マルクス主義者は、こうした帝国主義は資本主義の高度発達段階において生ずると説明した。そのいっぽうで、独占資本主義の進展にともなって、国内では保護主義的な傾向が強まるものと理解された。
 だが、未開発国が発展を遂げた場合はどうなるだろう。植民地の競争力が本国と対抗するようになり、それを抑えようとすると衝突や摩擦が生じる。すると植民地のドアは閉ざされ、本国ははけ口を失って、過剰生産力と停滞、破産に見舞われるかもしれない。
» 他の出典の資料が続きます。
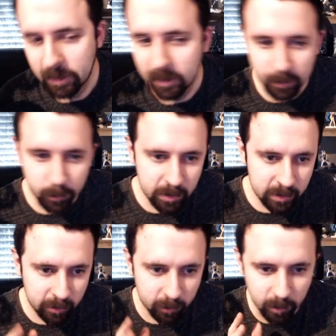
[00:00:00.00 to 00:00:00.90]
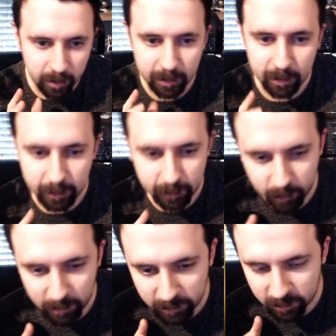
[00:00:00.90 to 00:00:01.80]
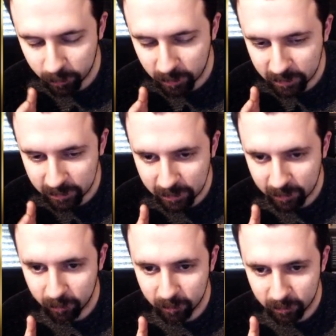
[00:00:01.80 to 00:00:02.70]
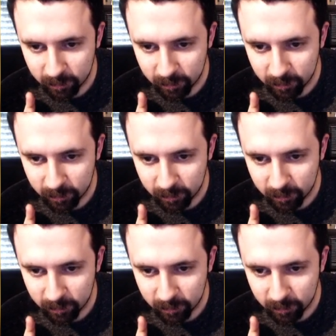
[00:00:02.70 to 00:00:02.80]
Surprising in a good way, and, and you might be surprised that there's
 いっぽう、海外の勢力圏の争奪をめぐって、各国間の競争が激しくなり、ついには戦争にいたる可能性もある。資本の進出は、ほとんど例外なく、現地の住民に圧迫を加え、軍事的な制圧をもたらし、また他の西洋列強との対立へとつながっていった。マルクス主義がえがくのは、そうした図式である。
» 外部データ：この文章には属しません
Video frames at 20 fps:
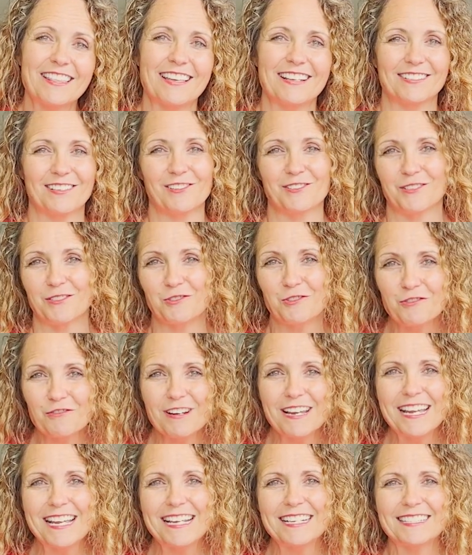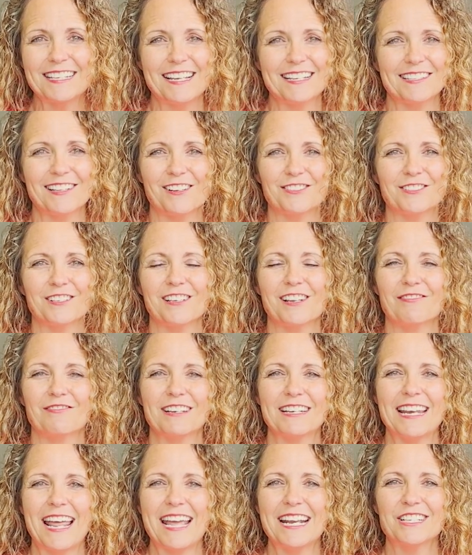there's lots of trees, there's lots of
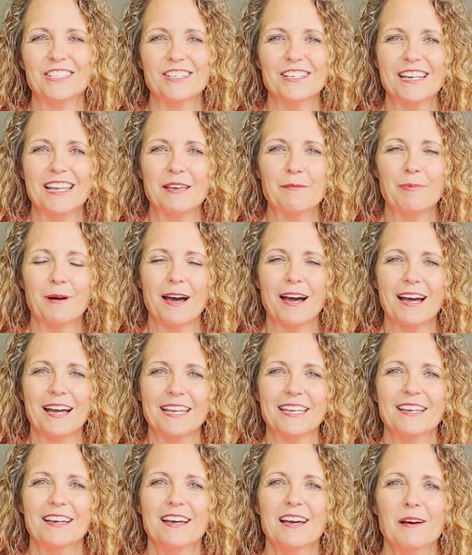lovely nature nearby,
 しかし、とシュンペーターはいう。国家の膨張政策は資本主義の発展にともなうものとはかぎらない。利潤の誘惑が植民地の獲得を引き起こしたという証拠はむしろ少ない。初期の植民地的冒険は、未熟な資本主義時代の産物だった。植民地主義と帝国主義については、少なくともレーニン主義的な解釈を避け、もっと歴史的事実に即して検討しなければならない、とシュンペーターは考えているようだ。
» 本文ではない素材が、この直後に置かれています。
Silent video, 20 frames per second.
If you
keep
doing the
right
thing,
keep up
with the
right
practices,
 さらに、マルクスの階級闘争理論も、現実を理解するには的外れのことが多い、とシュンペーターは指摘する。植民地化や帝国主義を階級闘争に付随するものととらえるのも無理がある。
 巨大企業の保護主義的利益についても、昔から古典派経済学が批判していたいたことで、何もマルクスがはじめて指摘したわけではない。保護関税についても、古典派は適切な見解をもっていた。だが、マルクス主義者のように、保護主義を独占資本主義のもたらす弊害だとして、政治的に大企業を攻撃する材料とするのは、むしろ行き過ぎだ、とシュンペーターはいう。
 こうも書いている。

〈事実と常識とに反して、資本輸出や植民地化の理論を国際政治の基本的説明にまで高め、国際政治をば、一方独占資本家集団相互間の闘争と、他方各資本家とプロレタリアートとの闘争に還元してしまうならば、事態はかぎりなく悪化する。……この点においてマルクス主義は通俗的迷信の公式化に堕する。〉

 シュンペーターはマルクス主義にみられる政治的総合を厳しく批判したといえるだろう。
 マルクスは「空想的社会主義」を批判し、「科学的社会主義」を唱えた。人類の願望や意志とは無関係に社会主義の到来が不可避であることを立証すること。それが科学的社会主義の目的だとマルクスは考えていた。それは、資本主義がそれ自体の論理によって、資本主義を破壊し、社会主義的秩序を生みだすことを示唆していた。
 シュンペーターもまた、資本主義秩序であれ、ほかの何らかの秩序であれ、社会的な発展によって、それが崩壊、ないしは脱皮を強いられることはまちがいない、と書いている。
「しかしなおその廃墟のなかから社会主義の不死鳥が飛び立つのに失敗することがないともかぎらない」。ソ連がその失敗例になることをシュンペーターは予測していたのだろうか。
 シュンペーターにとって、多くの混沌をもたらしたボリシェヴィズムは、資本主義に代わる社会主義のひとつの可能性にすぎなかった。
 そして、マルクス自身も社会主義を詳細に論じることはなかった。もしマルクスの社会主義がプロレタリア独裁と官僚化と国有化の国家社会主義をめざしていたとしたら、「その失敗は当然のこと」だったろう、とシュンペーターはいう。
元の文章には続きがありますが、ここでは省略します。